[Work to be completed] You are to retype all of the data exactly as it appears.

[Record extracts]
▼
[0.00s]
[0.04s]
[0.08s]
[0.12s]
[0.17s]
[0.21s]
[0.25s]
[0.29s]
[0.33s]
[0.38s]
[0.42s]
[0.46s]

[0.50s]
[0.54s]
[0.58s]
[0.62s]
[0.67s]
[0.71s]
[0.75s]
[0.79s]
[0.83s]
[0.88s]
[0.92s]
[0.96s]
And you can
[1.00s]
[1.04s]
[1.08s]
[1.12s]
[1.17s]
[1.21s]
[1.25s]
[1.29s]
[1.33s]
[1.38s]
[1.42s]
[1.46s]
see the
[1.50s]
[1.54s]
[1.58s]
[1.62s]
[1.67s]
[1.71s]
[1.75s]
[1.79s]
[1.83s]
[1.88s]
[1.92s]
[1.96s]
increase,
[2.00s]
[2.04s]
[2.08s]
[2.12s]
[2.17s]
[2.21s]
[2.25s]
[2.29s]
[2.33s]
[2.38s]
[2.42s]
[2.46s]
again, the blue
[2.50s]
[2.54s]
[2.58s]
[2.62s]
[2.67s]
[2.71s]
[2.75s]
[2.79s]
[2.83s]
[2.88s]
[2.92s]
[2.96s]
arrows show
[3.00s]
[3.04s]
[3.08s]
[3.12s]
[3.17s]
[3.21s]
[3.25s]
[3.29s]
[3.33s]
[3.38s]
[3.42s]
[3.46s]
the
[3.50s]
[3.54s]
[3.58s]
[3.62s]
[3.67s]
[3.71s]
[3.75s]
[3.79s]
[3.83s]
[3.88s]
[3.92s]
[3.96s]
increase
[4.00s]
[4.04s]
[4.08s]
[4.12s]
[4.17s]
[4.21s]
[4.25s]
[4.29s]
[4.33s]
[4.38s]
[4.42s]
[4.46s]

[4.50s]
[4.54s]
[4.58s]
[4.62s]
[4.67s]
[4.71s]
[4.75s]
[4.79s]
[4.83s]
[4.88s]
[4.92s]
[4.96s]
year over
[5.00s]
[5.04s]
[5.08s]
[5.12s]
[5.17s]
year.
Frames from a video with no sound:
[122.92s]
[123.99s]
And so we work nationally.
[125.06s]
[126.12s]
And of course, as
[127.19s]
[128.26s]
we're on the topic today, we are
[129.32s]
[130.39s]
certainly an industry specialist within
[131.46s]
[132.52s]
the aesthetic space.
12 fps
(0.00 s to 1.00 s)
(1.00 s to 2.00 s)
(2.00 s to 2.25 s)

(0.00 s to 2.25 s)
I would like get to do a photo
▲
[Exercise response]
[0.00s]
[0.04s]
[0.08s]
[0.12s]
[0.17s]
[0.21s]
[0.25s]
[0.29s]
[0.33s]
[0.38s]
[0.42s]
[0.46s]

[0.50s]
[0.54s]
[0.58s]
[0.62s]
[0.67s]
[0.71s]
[0.75s]
[0.79s]
[0.83s]
[0.88s]
[0.92s]
[0.96s]
And you can
[1.00s]
[1.04s]
[1.08s]
[1.12s]
[1.17s]
[1.21s]
[1.25s]
[1.29s]
[1.33s]
[1.38s]
[1.42s]
[1.46s]
see the
[1.50s]
[1.54s]
[1.58s]
[1.62s]
[1.67s]
[1.71s]
[1.75s]
[1.79s]
[1.83s]
[1.88s]
[1.92s]
[1.96s]
increase,
[2.00s]
[2.04s]
[2.08s]
[2.12s]
[2.17s]
[2.21s]
[2.25s]
[2.29s]
[2.33s]
[2.38s]
[2.42s]
[2.46s]
again, the blue
[2.50s]
[2.54s]
[2.58s]
[2.62s]
[2.67s]
[2.71s]
[2.75s]
[2.79s]
[2.83s]
[2.88s]
[2.92s]
[2.96s]
arrows show
[3.00s]
[3.04s]
[3.08s]
[3.12s]
[3.17s]
[3.21s]
[3.25s]
[3.29s]
[3.33s]
[3.38s]
[3.42s]
[3.46s]
the
[3.50s]
[3.54s]
[3.58s]
[3.62s]
[3.67s]
[3.71s]
[3.75s]
[3.79s]
[3.83s]
[3.88s]
[3.92s]
[3.96s]
increase
[4.00s]
[4.04s]
[4.08s]
[4.12s]
[4.17s]
[4.21s]
[4.25s]
[4.29s]
[4.33s]
[4.38s]
[4.42s]
[4.46s]

[4.50s]
[4.54s]
[4.58s]
[4.62s]
[4.67s]
[4.71s]
[4.75s]
[4.79s]
[4.83s]
[4.88s]
[4.92s]
[4.96s]
year over
[5.00s]
[5.04s]
[5.08s]
[5.12s]
[5.17s]
year.
Frames from a video with no sound:
[122.92s]
[123.99s]
And so we work nationally.
[125.06s]
[126.12s]
And of course, as
[127.19s]
[128.26s]
we're on the topic today, we are
[129.32s]
[130.39s]
certainly an industry specialist within
[131.46s]
[132.52s]
the aesthetic space.
12 fps
(0.00 s to 1.00 s)
(1.00 s to 2.00 s)
(2.00 s to 2.25 s)

(0.00 s to 2.25 s)
I would like get to do a photo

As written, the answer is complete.